**EXERCISE DIRECTIONS:**
All the data below goes into the copy word for word, but the pictures don't.

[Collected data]
========================================

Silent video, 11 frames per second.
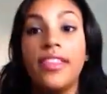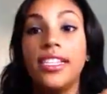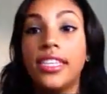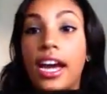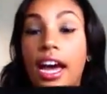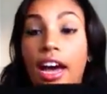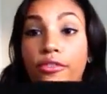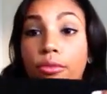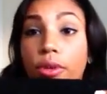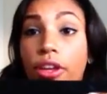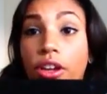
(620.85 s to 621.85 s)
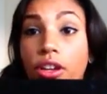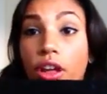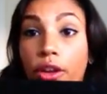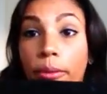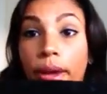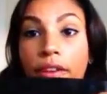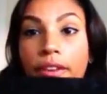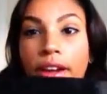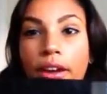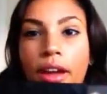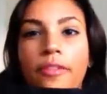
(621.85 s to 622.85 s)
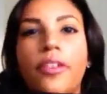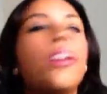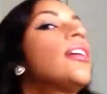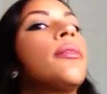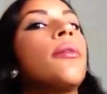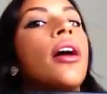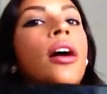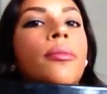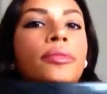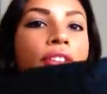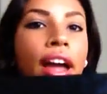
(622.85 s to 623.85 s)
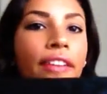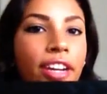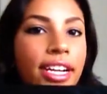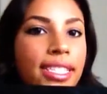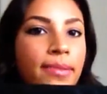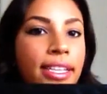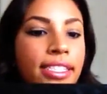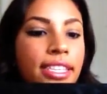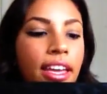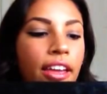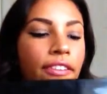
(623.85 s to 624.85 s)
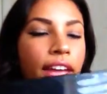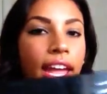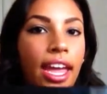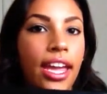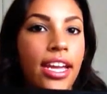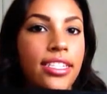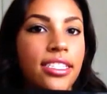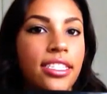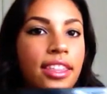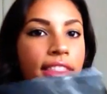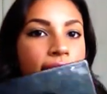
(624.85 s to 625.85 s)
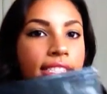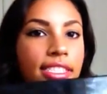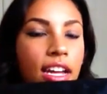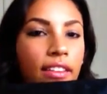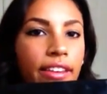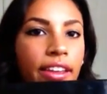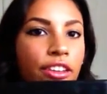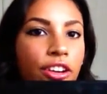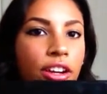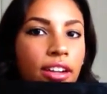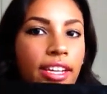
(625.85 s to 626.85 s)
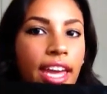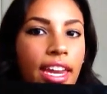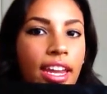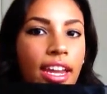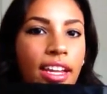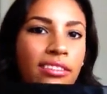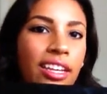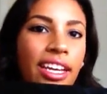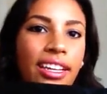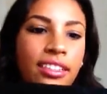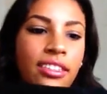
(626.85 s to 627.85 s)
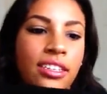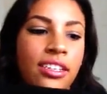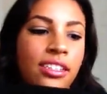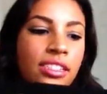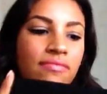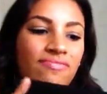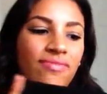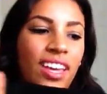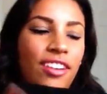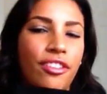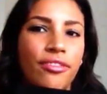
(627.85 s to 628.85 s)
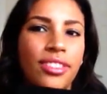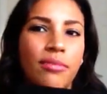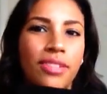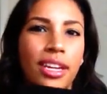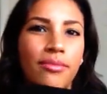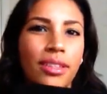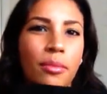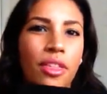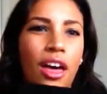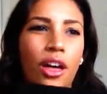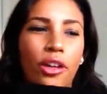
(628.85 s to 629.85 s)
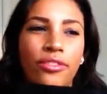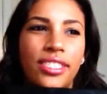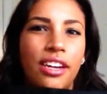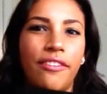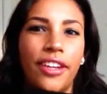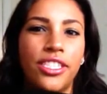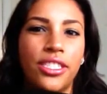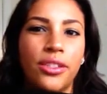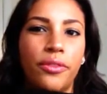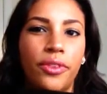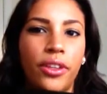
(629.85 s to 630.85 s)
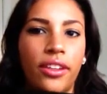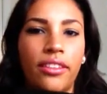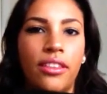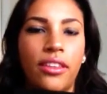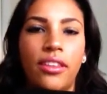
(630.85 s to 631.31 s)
these have really good color payoff. I feel like they're not very expensive, and it's not like you're getting like, I don't know, sometimes some of the e.l.f. stuff I just don't feel like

========================================

**WORKED SOLUTION:**
Silent video, 11 frames per second.
(620.85 s to 621.85 s)
(621.85 s to 622.85 s)
(622.85 s to 623.85 s)
(623.85 s to 624.85 s)
(624.85 s to 625.85 s)
(625.85 s to 626.85 s)
(626.85 s to 627.85 s)
(627.85 s to 628.85 s)
(628.85 s to 629.85 s)
(629.85 s to 630.85 s)
(630.85 s to 631.31 s)
these have really good color payoff. I feel like they're not very expensive, and it's not like you're getting like, I don't know, sometimes some of the e.l.f. stuff I just don't feel like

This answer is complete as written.